By Rieva Lesonsky

Do you use mobile marketing to reach your target customers? Do you rely on your smartphone or tablet apps to keep your business running smoothly? Then you’re in step with the majority of small business owners, according to a recent survey by Constant Contact.

The survey found the most common mobile tools entrepreneurs use to run their businesses are:

  • 82 percent use a calendar/time management app.
  • 74 percent use a customer communications app.
  • 52 percent use a GPS and mapping app.
  • 44 percent use an accounting/invoicing app.
  • 44 percent use an app for industry news/information consumption.
  • 29 percent use a travel planning app.
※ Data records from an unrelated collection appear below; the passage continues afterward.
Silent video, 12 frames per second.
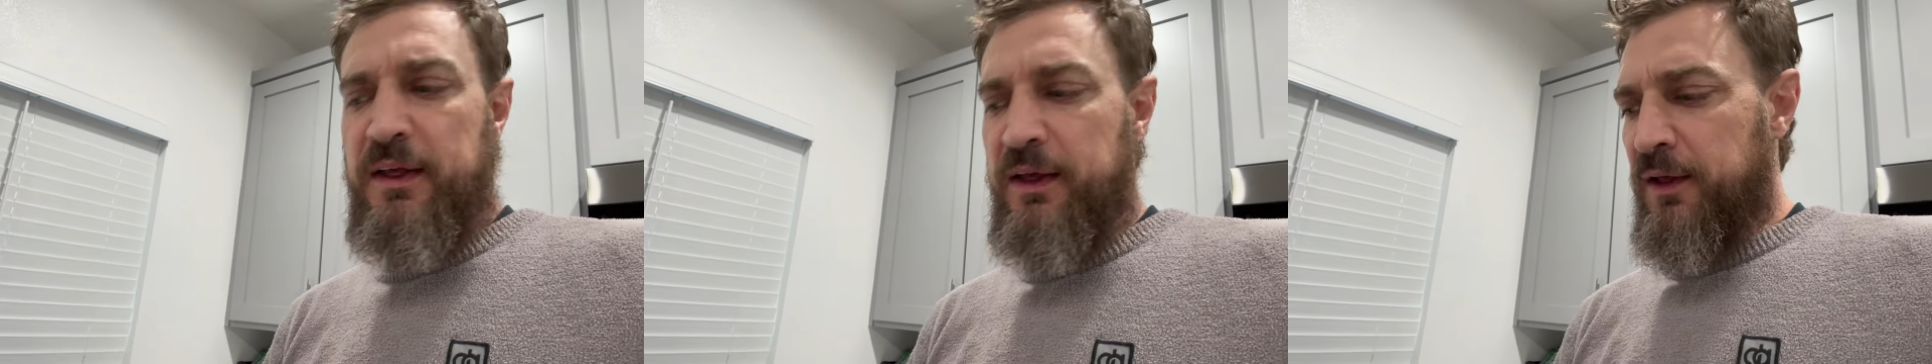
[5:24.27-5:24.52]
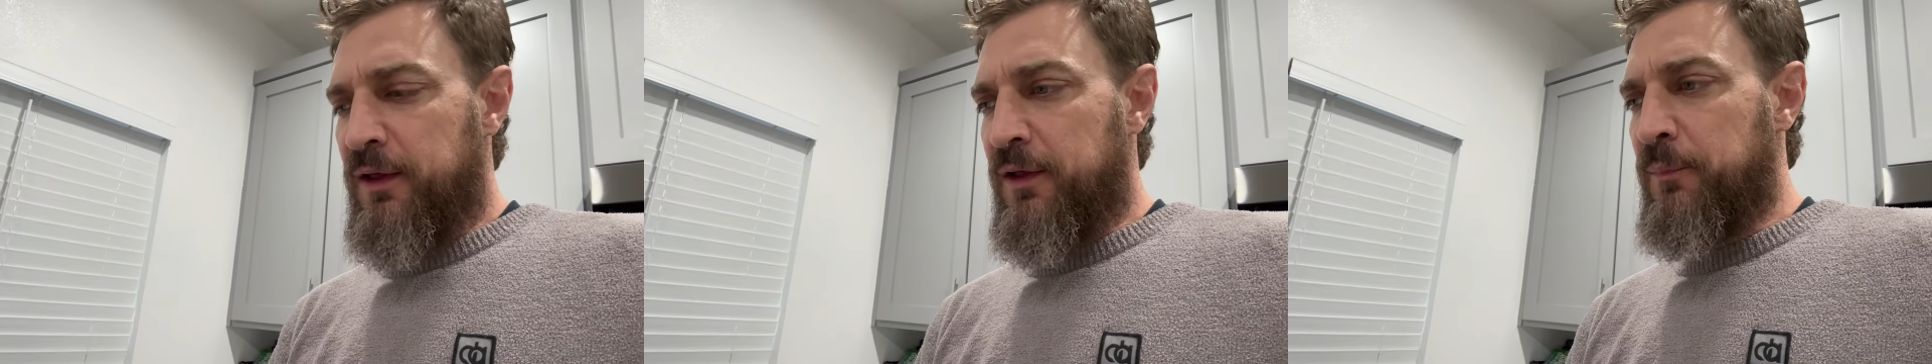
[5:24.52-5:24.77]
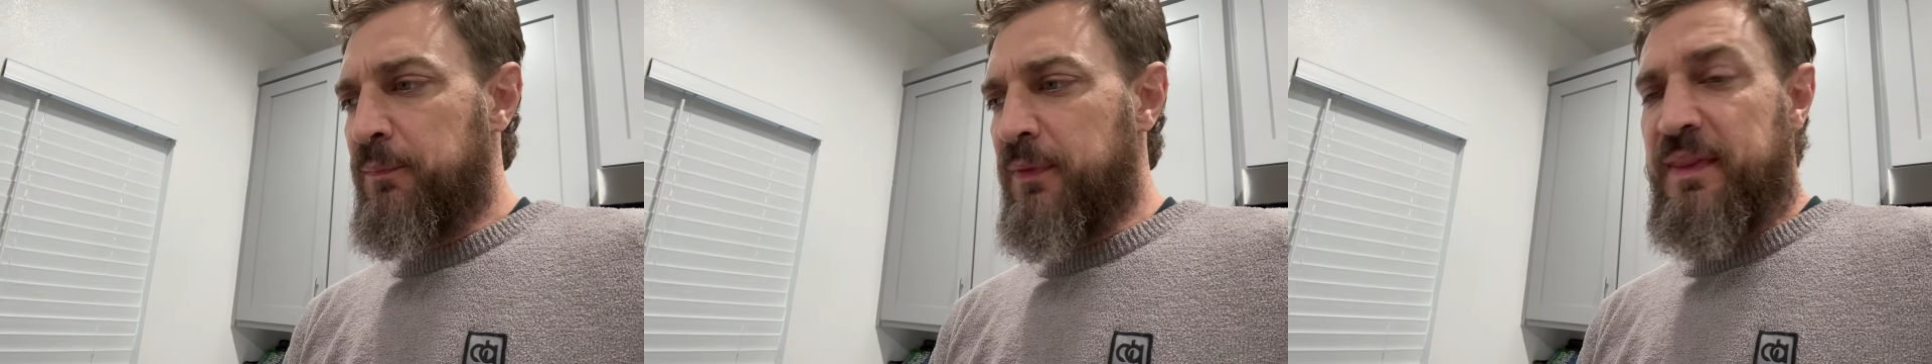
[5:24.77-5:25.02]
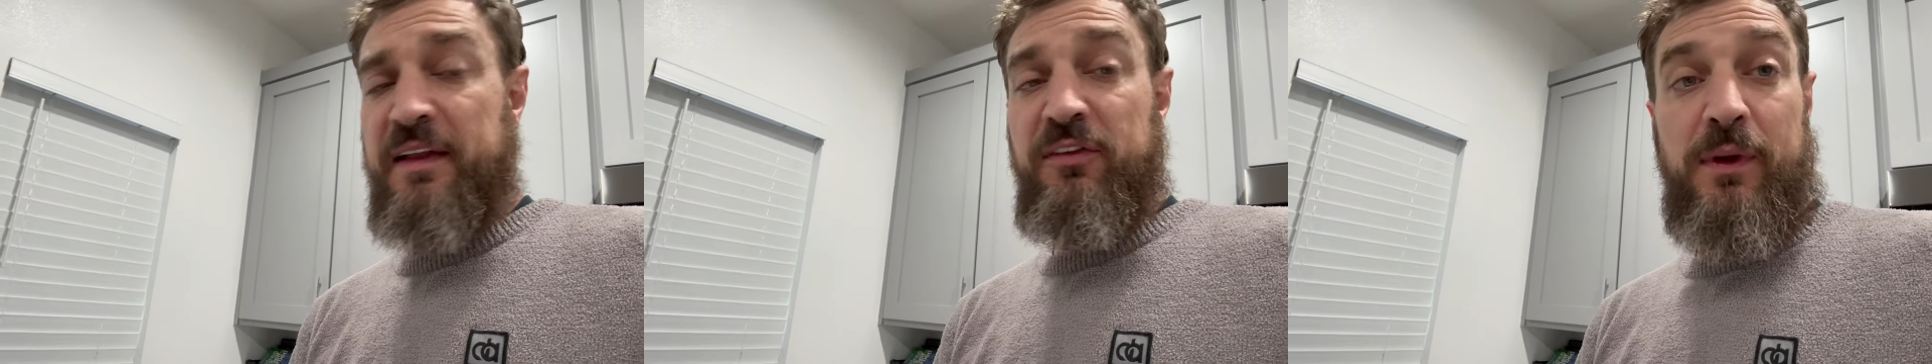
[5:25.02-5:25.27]
And
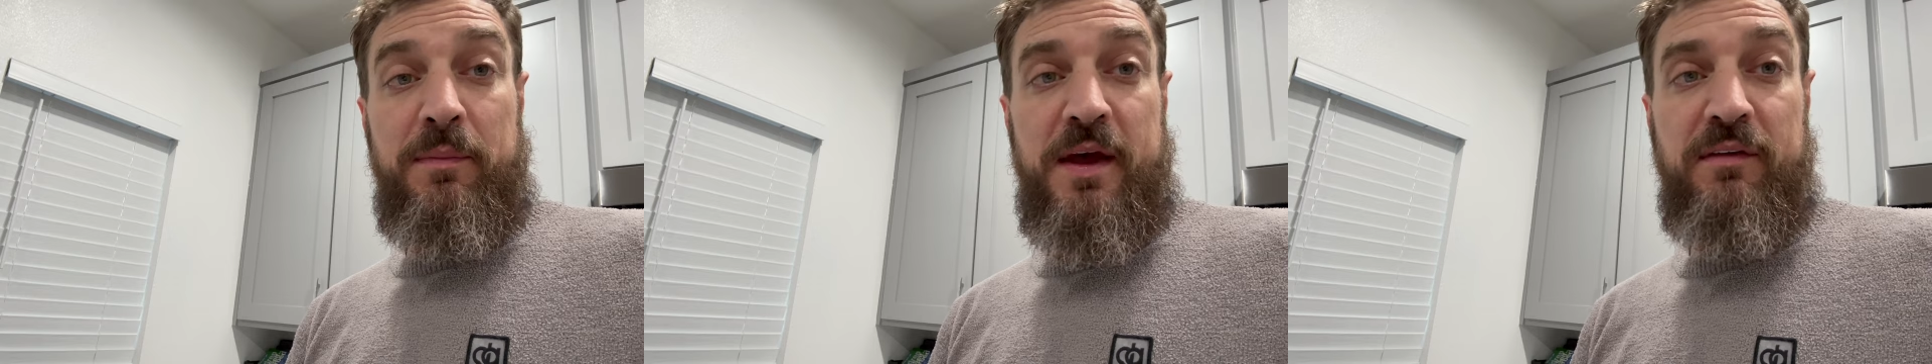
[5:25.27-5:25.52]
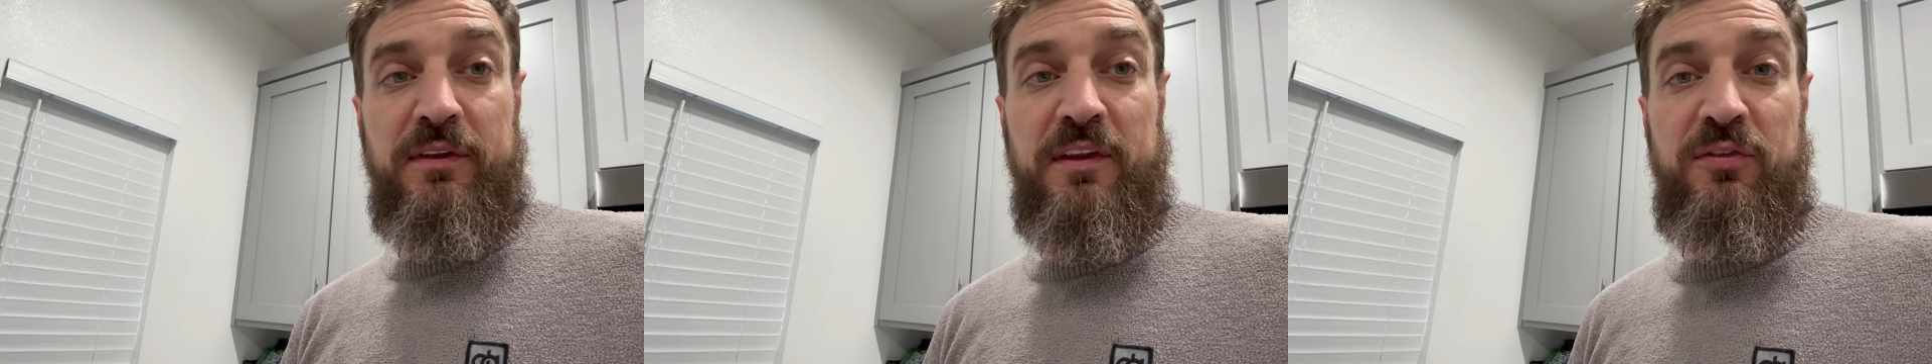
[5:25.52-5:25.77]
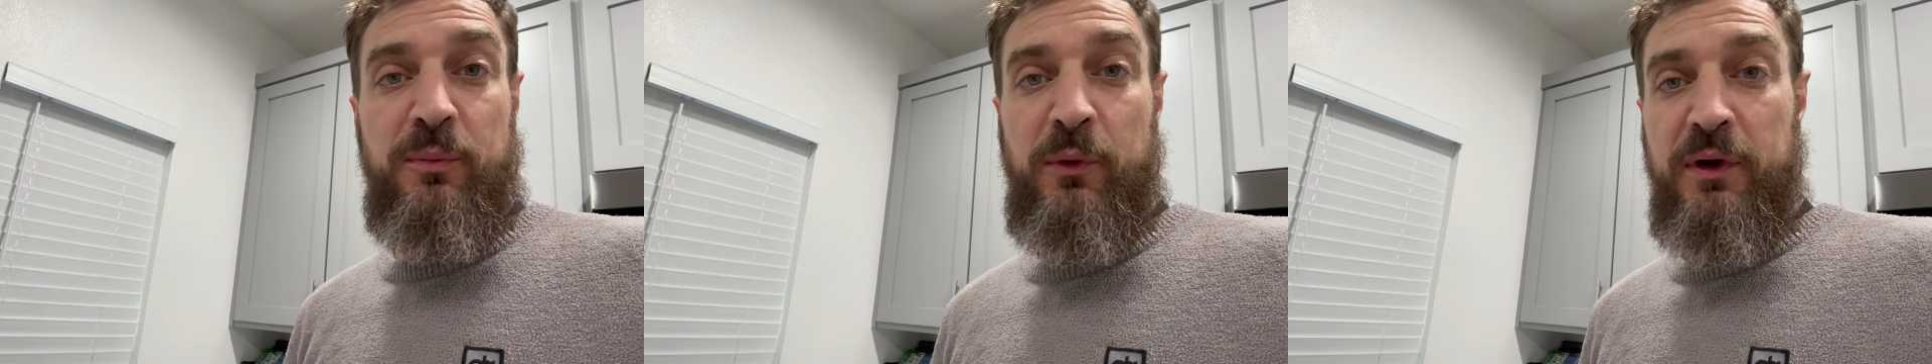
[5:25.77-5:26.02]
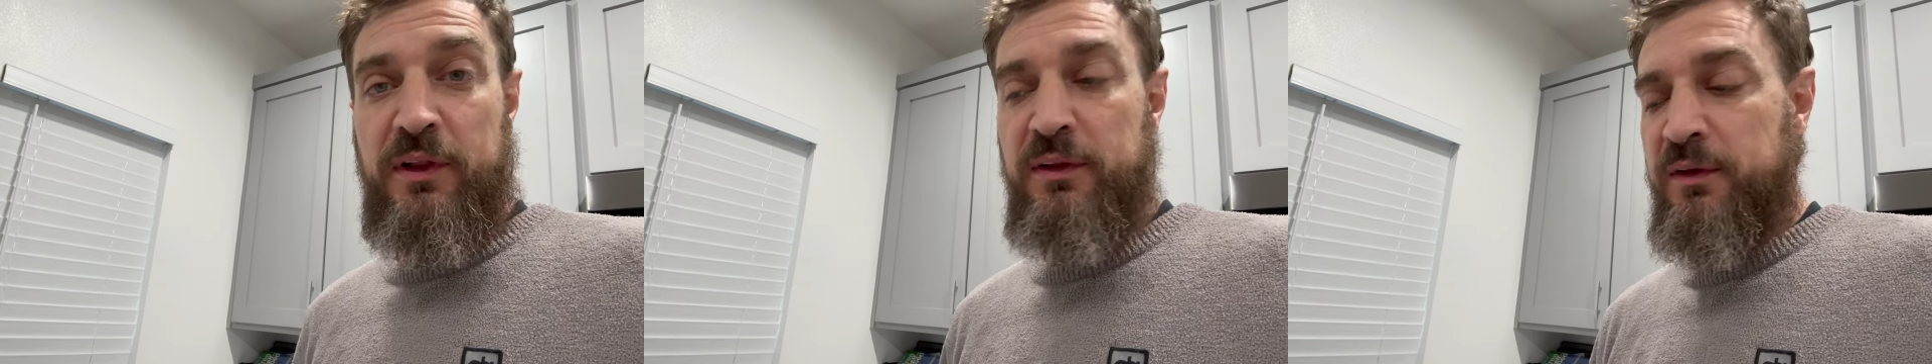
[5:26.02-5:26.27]
that's what I'm having this
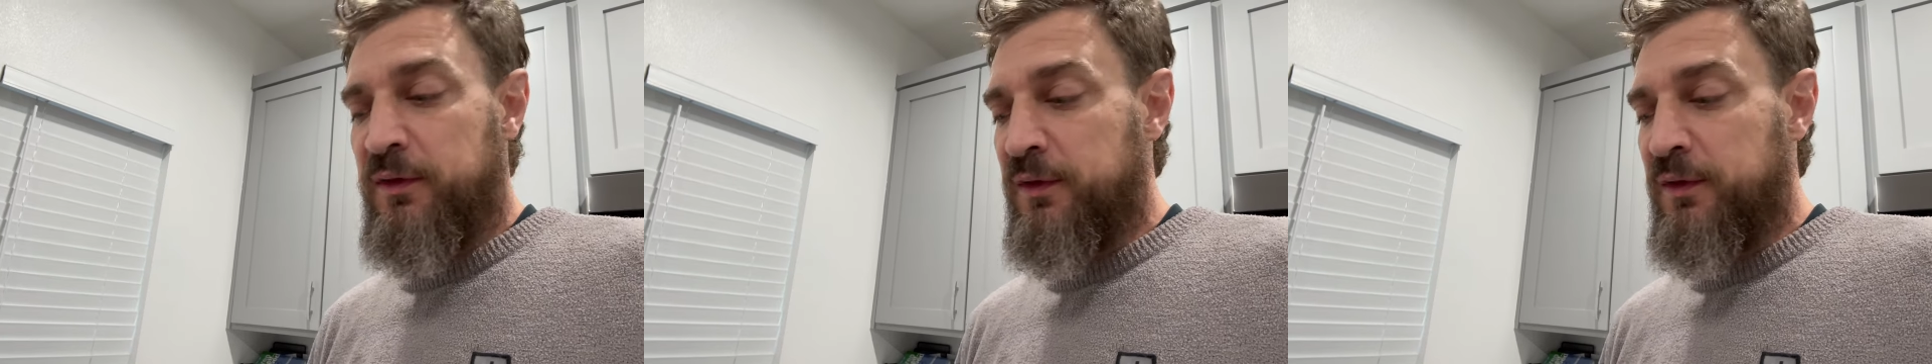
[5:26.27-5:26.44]
morning.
How about marketing? Mobile devices including tablets and smartphones, mobile optimized websites and text message marketing are all methods that small business owners are using. However, small business owners are easing in to mobile marketing by starting in their comfort zones. Specifically, 97 percent of small companies that use mobile marketing are using mobile social media, and 71 percent are using email marketing. Just 17 percent use location-based marketing tools such as Foursquare and only15 percent use text message marketing. In other words, small business owners are more likely to adopt desktop-based forms of marketing to the mobile platform rather than focus on inherently mobile marketing tools.

That’s still a start, and it’s better than the holdouts in the survey are doing. Of the 34 percent of small business owners not currently using mobile marketing, 65 percent don’t plan to start. As Americans grow increasingly wedded to their mobile devices, this could be a huge mistake.

How do you know if your customers will respond to mobile marketing? You don’t until you try. While many of the respondents in the survey say they aren’t using mobile because customers aren’t asking for it, a better approach is to think about how you buy products and services, look for restaurants to visit, or search for information online. If you’re most likely to grab your smartphone to do any of the above, then you’d best believe your customers do, too. If you don’t use your smartphone, ask others in different age groups and demographics what they do.